La verdad es que la muerte de una persona cualquiera es siempre bastante previsible, y más lo era la de Fidel Castro. No por los 638 atentados que intentaron acabar con él, sino porque el hombre estaba ya bastante mayor y había llegado a esa edad tan avanzada con una salud visiblemente deteriorada.
Atribuir la muerte de Castro al «mundo revuelto» en el que vivimos, o interpretar esta desaparición como uno de los tantos acontecimientos políticos extraños que han ocurrido este año, solo se explica por la inusitada vitalidad del líder fallecido; por su prolongada influencia política (que creíamos eterna, como sus discursos) y por la vigencia del aquel viejo dicho de pueblo que dice: «Se está muriendo ahora gente que no se moría antes».
Cuando los analistas hablan de «incertidumbre», lo que quieren decir es que no tienen ni la más remota idea de lo que está sucediendo a su alrededor. Muchos intelectuales viven de los consejos que dan a los políticos (a los decision makers) y no parece hacerles mucha gracia que sus pronósticos se vean desmentidos, una y otra vez, por la cruda realidad.
Otros, que se dedican a observar todo lo que sucede con menos pretensiones de influir en las decisiones políticas, sugieren sin embargo que lo que estamos viviendo no es más que el resultado del ejercicio de la libertad por una mayor cantidad de personas. Recuerdan que los únicos regímenes políticos previsibles son las dictaduras, y que las democracias son, precisamente, todo lo contrario. Después de tantos amagues y de tantas noticias falsas, parece imperdonable que los expertos no hayan calculado que Fidel Castro podría morirse algún día.
Por el motivo que sea, mucha gente se ha decidido a pensar y obrar en libertad, dejando a un lado, en mayor o menor medida, las ataduras ideológicas que orientaron sus decisiones políticas en las últimas tres décadas. En un escenario como este, es lógico que nadie, ni los más avispados, acierten a saber de antemano qué harán las personas con su libertad. La imprevisibilidad es -conviene recordarlo- el rasgo filosófico fundamental de la acción libre.
El fracaso de las encuestas preelectorales se explica básicamente por el hecho de que la opinión libre, que cada vez es más numerosa, es también cada vez más volátil, y está sujeta a cambios muy rápidos, que son muy difíciles de prever, por no decir imposibles.

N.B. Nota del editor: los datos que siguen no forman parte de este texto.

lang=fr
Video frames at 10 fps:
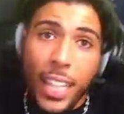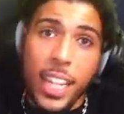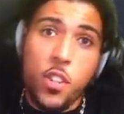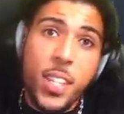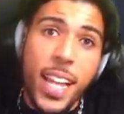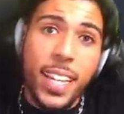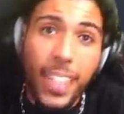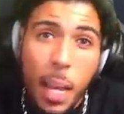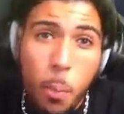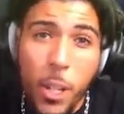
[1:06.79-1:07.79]
T'as juste à
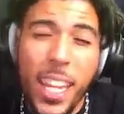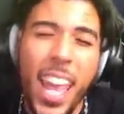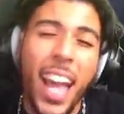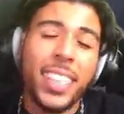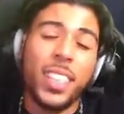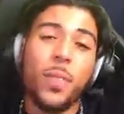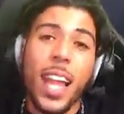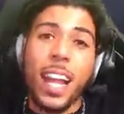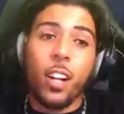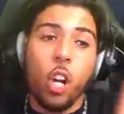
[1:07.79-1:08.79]
t'abonner et à activer
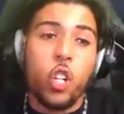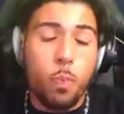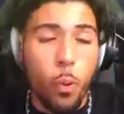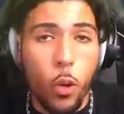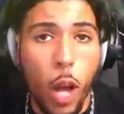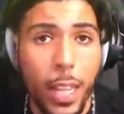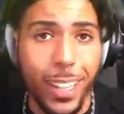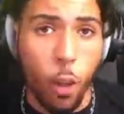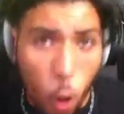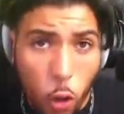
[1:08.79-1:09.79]
la cloche pour ne
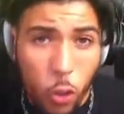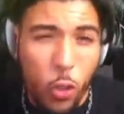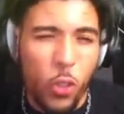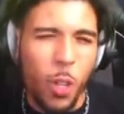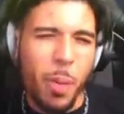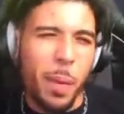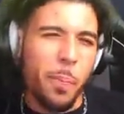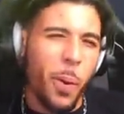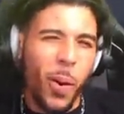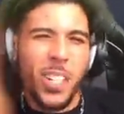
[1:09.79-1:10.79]
rater aucune de mes
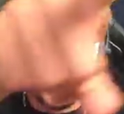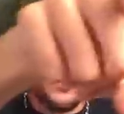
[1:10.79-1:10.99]
prochaines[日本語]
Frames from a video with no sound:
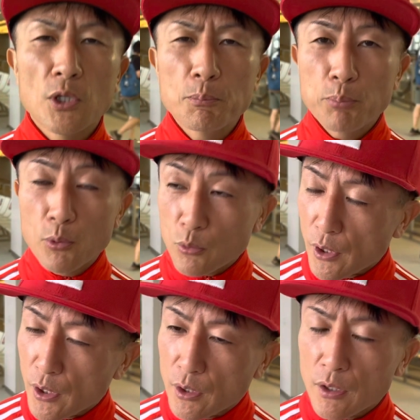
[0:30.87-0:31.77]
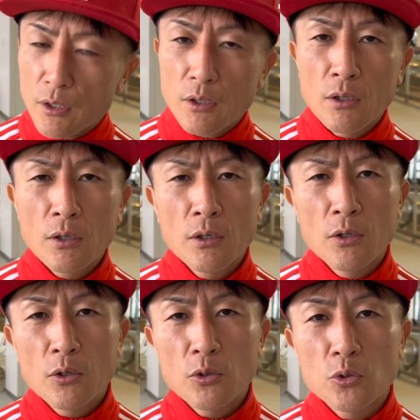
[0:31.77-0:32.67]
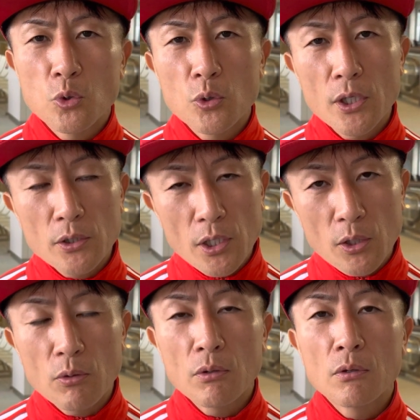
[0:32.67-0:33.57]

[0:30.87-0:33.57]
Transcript: 日本ね同年代の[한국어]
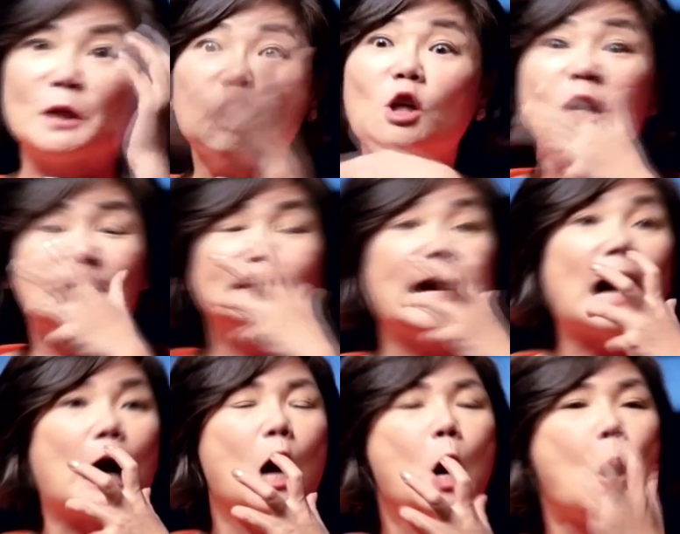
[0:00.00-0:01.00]
이런 건
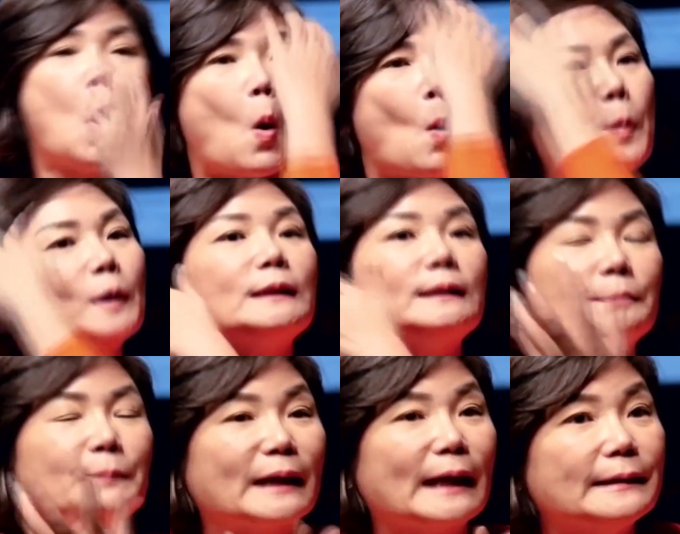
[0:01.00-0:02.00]
그냥
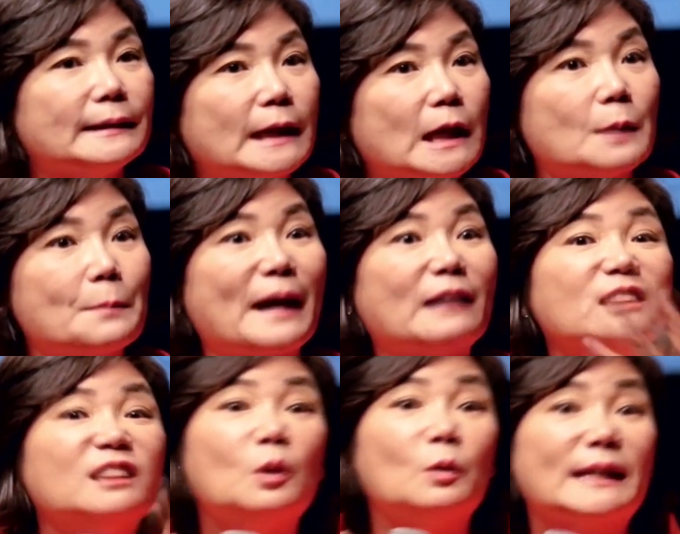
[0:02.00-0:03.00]
5%밖에 안 되잖아요. 그럼 바로
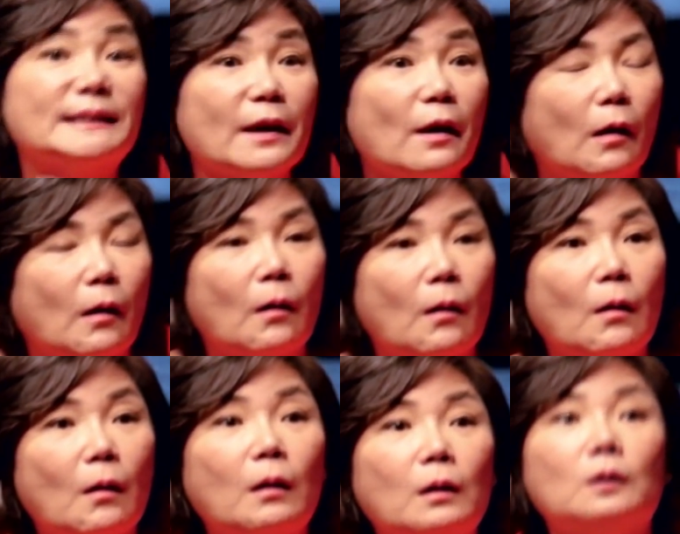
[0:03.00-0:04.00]
등록을 하세요.
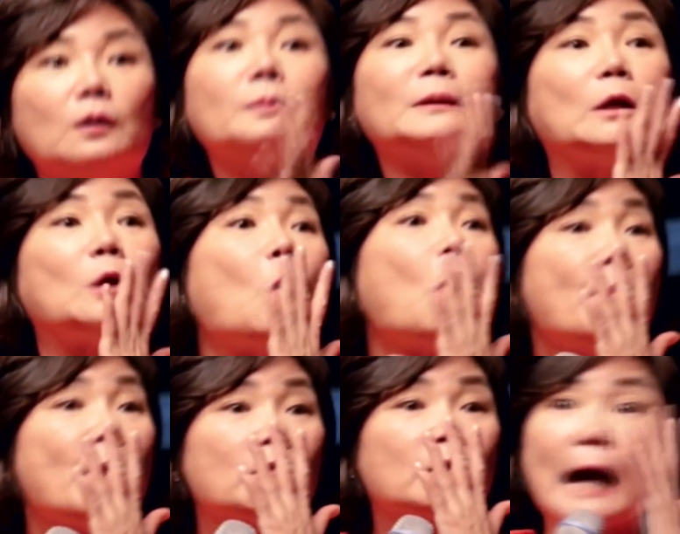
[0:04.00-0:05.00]
여러분 나 영어
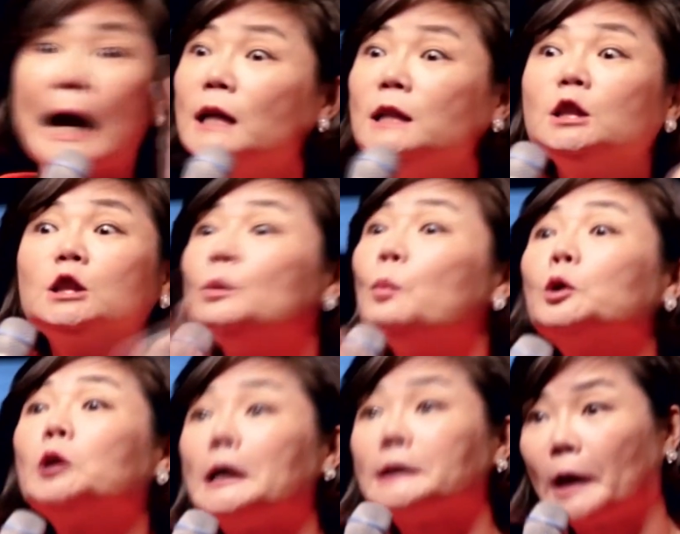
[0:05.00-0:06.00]
배울까 하는 즉시
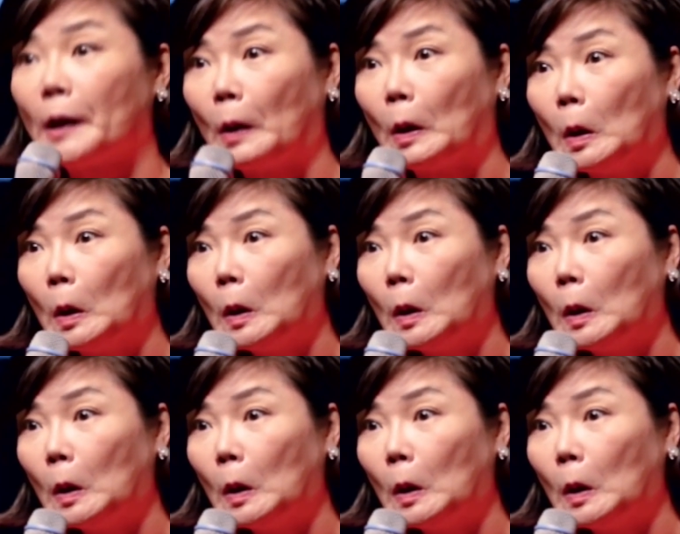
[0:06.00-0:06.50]
못 하세요.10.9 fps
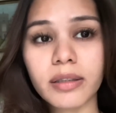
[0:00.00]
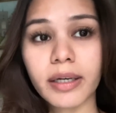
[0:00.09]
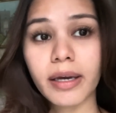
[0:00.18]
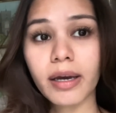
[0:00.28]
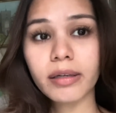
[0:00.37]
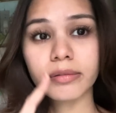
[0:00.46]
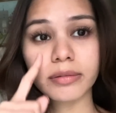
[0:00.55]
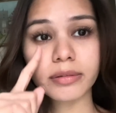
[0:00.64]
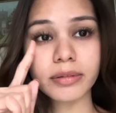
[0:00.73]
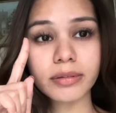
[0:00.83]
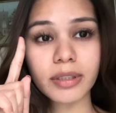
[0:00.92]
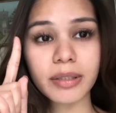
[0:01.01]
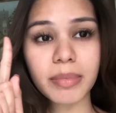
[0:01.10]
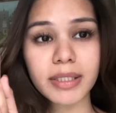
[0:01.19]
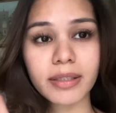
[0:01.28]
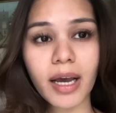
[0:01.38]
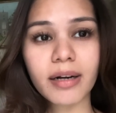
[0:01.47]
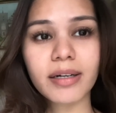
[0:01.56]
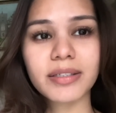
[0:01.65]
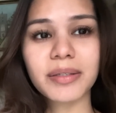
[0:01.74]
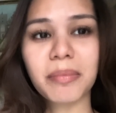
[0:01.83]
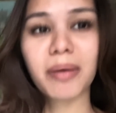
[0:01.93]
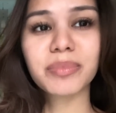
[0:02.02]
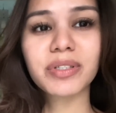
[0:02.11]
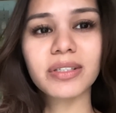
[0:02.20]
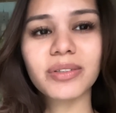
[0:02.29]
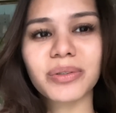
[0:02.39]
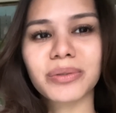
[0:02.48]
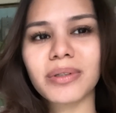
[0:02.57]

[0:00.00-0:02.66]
Ayan, nagmaskara si Ma'am Shinyu.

Lo que ocurre es que en este momento tan particular que vivimos, de plena transición desde el pensamiento ideológico al pensamiento libre, hay ciertos pescadores de aguas revueltas que, en diferentes lugares del mundo, intentan vendernos que son ellos los auténticos motores del cambio y que el meridiano en el que se encuentran atesora las claves políticas para los próximos cien años.
Son los que tratan de convencernos de que incertidumbre es igual a confusión y que la libertad solo conduce al caos.
Ni lo uno, ni lo otro. Si lo que de verdad queremos es vivir en democracia, tendremos que acostumbrarnos a escenarios cada vez más inestables, lo cual no significa necesariamente que debamos convivir en el caos, el error y la confusión.
No debemos temer a la fragmentación de la opinión política ni a las crecientes dificultades para formar mayorías convincentes. De lo que debemos desconfiar es de aquellos que, en un contexto de incertidumbre en alza y de mayor pluralismo, prometen mayorías fáciles, uniformes y duraderas, apelando para ello a argumentos emocionales de impacto inmediato como el nacionalismo defensivo. En estas propuestas se esconde el mayor peligro para nuestras libertades.
Los ciudadanos libres nos asomamos al umbral del futuro conscientes de que las democracias del mañana serán de libre configuración y que las certezas que en el pasado nos abocaron a la guerra, a la paz o a la seguridad han dejado de existir, probablemente para siempre.